- Data extracts
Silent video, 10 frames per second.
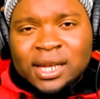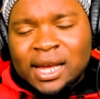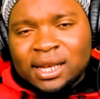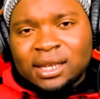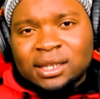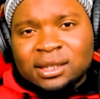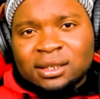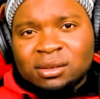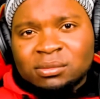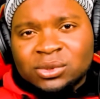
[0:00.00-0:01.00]
and get
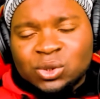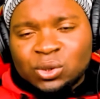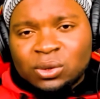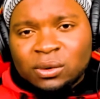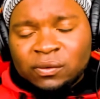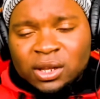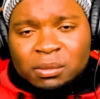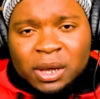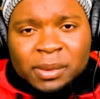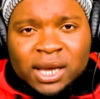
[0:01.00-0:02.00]
them to fix
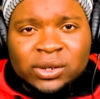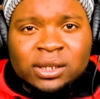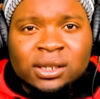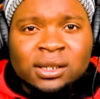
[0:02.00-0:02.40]
my battery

- Instructions for the task
Every entry above needs to be copied exactly, apart from its pictures.

- Answer to this exercise
Silent video, 10 frames per second.
[0:00.00-0:01.00]
and get
[0:01.00-0:02.00]
them to fix
[0:02.00-0:02.40]
my battery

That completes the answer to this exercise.